- **TASK PROMPT**: The expected output is every record below, transcribed exactly, with the pictures left out.

*** INPUT DATA

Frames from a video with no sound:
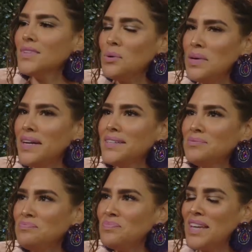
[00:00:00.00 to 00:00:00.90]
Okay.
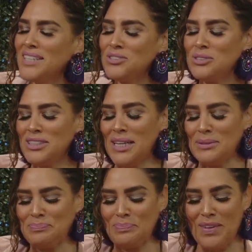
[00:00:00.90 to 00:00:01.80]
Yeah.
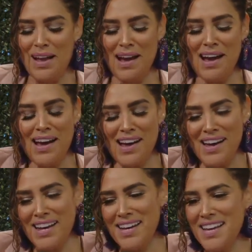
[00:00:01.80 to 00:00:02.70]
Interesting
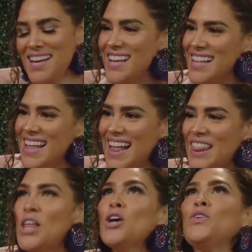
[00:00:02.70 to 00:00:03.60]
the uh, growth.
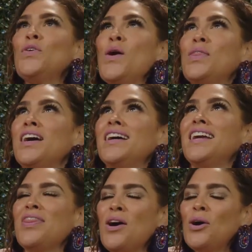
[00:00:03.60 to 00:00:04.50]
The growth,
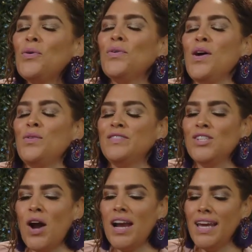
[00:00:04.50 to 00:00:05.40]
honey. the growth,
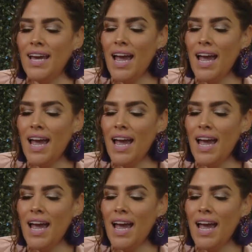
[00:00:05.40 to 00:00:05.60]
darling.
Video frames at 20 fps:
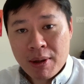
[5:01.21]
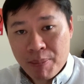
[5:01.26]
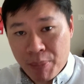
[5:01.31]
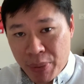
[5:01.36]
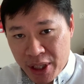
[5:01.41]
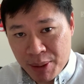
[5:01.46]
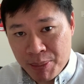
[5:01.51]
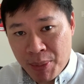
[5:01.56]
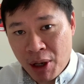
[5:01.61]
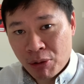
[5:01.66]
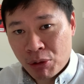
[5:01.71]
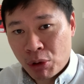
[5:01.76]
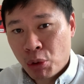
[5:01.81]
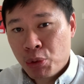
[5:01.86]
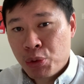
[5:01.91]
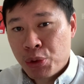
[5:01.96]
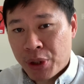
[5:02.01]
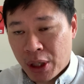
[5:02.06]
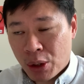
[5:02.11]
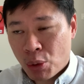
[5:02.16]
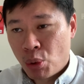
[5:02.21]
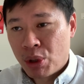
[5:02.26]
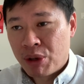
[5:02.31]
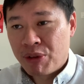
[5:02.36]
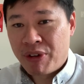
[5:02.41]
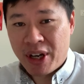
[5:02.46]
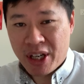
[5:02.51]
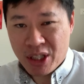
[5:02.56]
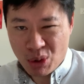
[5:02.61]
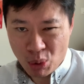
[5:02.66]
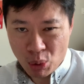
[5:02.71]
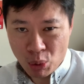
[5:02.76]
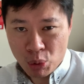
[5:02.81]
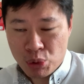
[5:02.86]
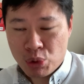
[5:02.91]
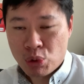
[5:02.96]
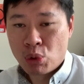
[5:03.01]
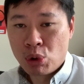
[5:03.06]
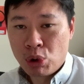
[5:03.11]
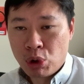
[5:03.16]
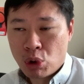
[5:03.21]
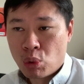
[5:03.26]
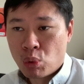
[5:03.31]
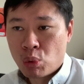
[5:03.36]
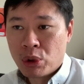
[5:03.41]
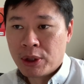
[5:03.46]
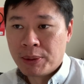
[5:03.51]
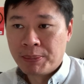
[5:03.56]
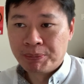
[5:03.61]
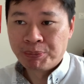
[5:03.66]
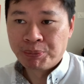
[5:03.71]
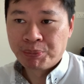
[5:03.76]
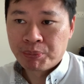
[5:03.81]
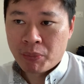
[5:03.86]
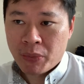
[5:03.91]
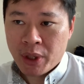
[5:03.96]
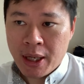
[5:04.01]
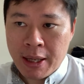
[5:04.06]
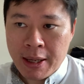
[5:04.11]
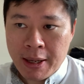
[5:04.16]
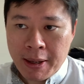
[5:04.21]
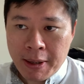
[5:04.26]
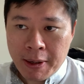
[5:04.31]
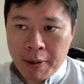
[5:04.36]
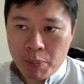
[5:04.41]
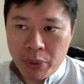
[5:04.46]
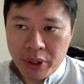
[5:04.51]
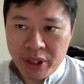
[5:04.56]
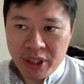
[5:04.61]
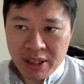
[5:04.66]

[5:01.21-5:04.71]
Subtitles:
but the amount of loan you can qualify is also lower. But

******

- **EXERCISE ANSWER**:
Frames from a video with no sound:
[00:00:00.00 to 00:00:00.90]
Okay.
[00:00:00.90 to 00:00:01.80]
Yeah.
[00:00:01.80 to 00:00:02.70]
Interesting
[00:00:02.70 to 00:00:03.60]
the uh, growth.
[00:00:03.60 to 00:00:04.50]
The growth,
[00:00:04.50 to 00:00:05.40]
honey. the growth,
[00:00:05.40 to 00:00:05.60]
darling.
Video frames at 20 fps:
[5:01.21]
[5:01.26]
[5:01.31]
[5:01.36]
[5:01.41]
[5:01.46]
[5:01.51]
[5:01.56]
[5:01.61]
[5:01.66]
[5:01.71]
[5:01.76]
[5:01.81]
[5:01.86]
[5:01.91]
[5:01.96]
[5:02.01]
[5:02.06]
[5:02.11]
[5:02.16]
[5:02.21]
[5:02.26]
[5:02.31]
[5:02.36]
[5:02.41]
[5:02.46]
[5:02.51]
[5:02.56]
[5:02.61]
[5:02.66]
[5:02.71]
[5:02.76]
[5:02.81]
[5:02.86]
[5:02.91]
[5:02.96]
[5:03.01]
[5:03.06]
[5:03.11]
[5:03.16]
[5:03.21]
[5:03.26]
[5:03.31]
[5:03.36]
[5:03.41]
[5:03.46]
[5:03.51]
[5:03.56]
[5:03.61]
[5:03.66]
[5:03.71]
[5:03.76]
[5:03.81]
[5:03.86]
[5:03.91]
[5:03.96]
[5:04.01]
[5:04.06]
[5:04.11]
[5:04.16]
[5:04.21]
[5:04.26]
[5:04.31]
[5:04.36]
[5:04.41]
[5:04.46]
[5:04.51]
[5:04.56]
[5:04.61]
[5:04.66]

[5:01.21-5:04.71]
Subtitles:
but the amount of loan you can qualify is also lower. But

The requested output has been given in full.